I would like you to output every record below exactly, apart from the pictures.

=====

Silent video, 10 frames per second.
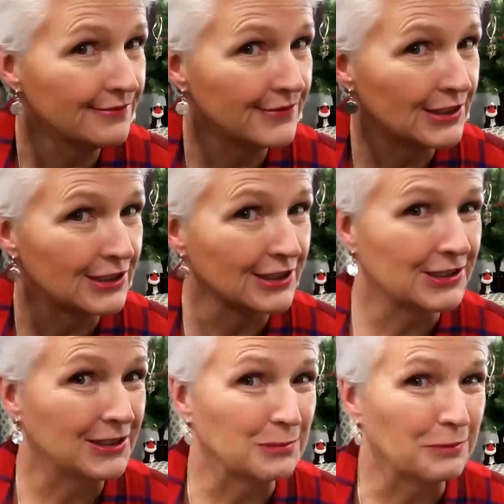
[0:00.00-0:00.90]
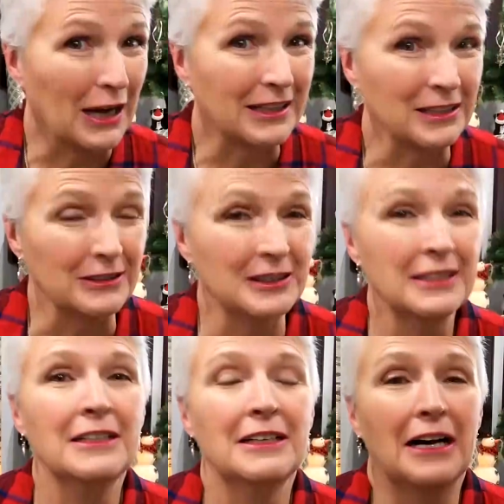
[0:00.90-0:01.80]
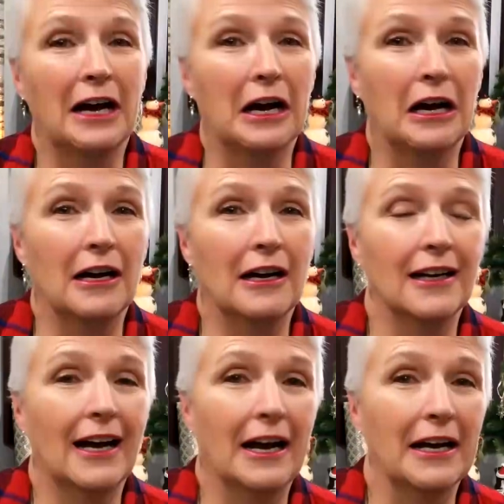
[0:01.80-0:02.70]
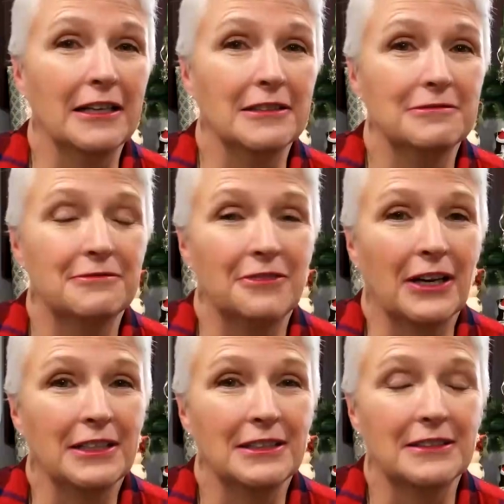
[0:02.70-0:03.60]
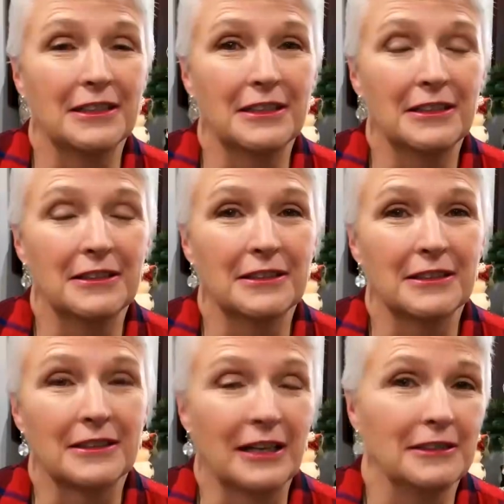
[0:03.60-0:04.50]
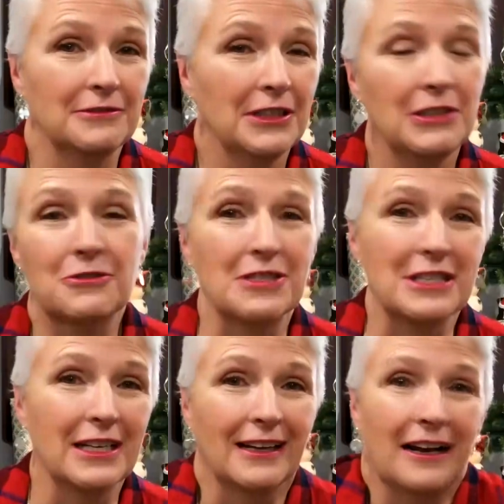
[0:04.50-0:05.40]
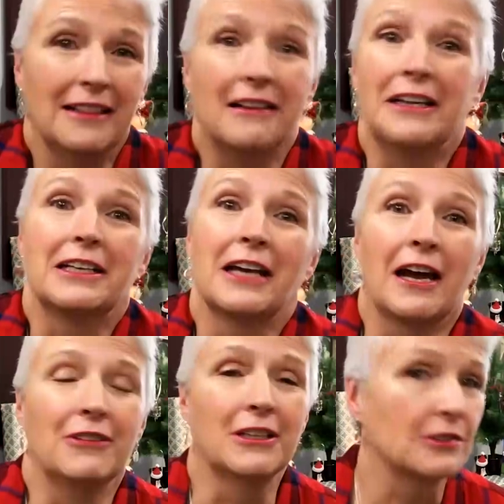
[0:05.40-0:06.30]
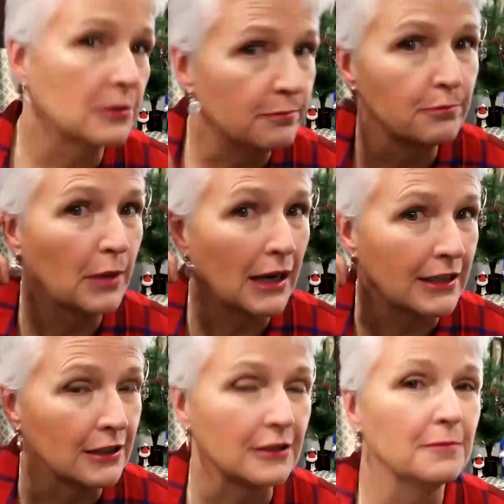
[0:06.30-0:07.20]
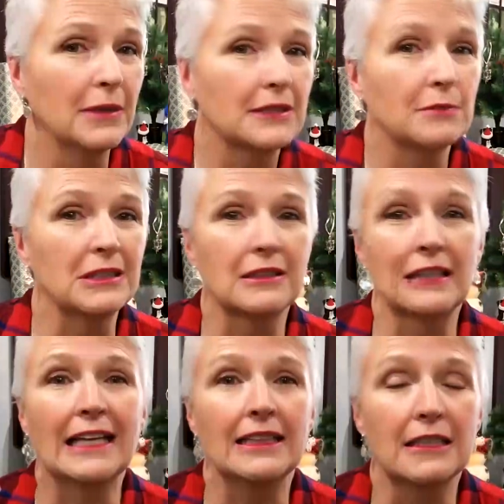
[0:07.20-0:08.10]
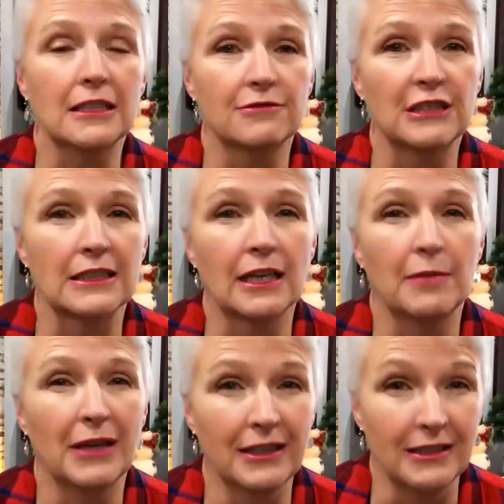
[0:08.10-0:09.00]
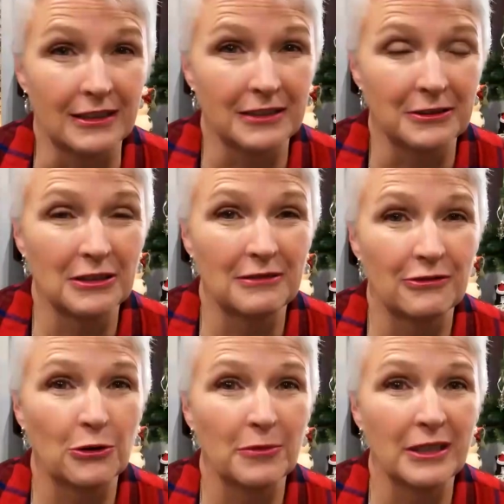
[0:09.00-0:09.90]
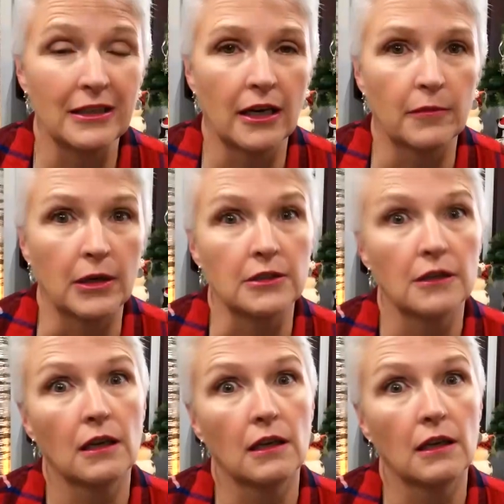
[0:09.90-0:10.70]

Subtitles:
it's just a Spock ear. I find it kind of interesting. I like having a Spock ear. It makes me slightly different. I'm not into conformity that much.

=====

Solution below:
Silent video, 10 frames per second.
[0:00.00-0:00.90]
[0:00.90-0:01.80]
[0:01.80-0:02.70]
[0:02.70-0:03.60]
[0:03.60-0:04.50]
[0:04.50-0:05.40]
[0:05.40-0:06.30]
[0:06.30-0:07.20]
[0:07.20-0:08.10]
[0:08.10-0:09.00]
[0:09.00-0:09.90]
[0:09.90-0:10.70]

Subtitles:
it's just a Spock ear. I find it kind of interesting. I like having a Spock ear. It makes me slightly different. I'm not into conformity that much.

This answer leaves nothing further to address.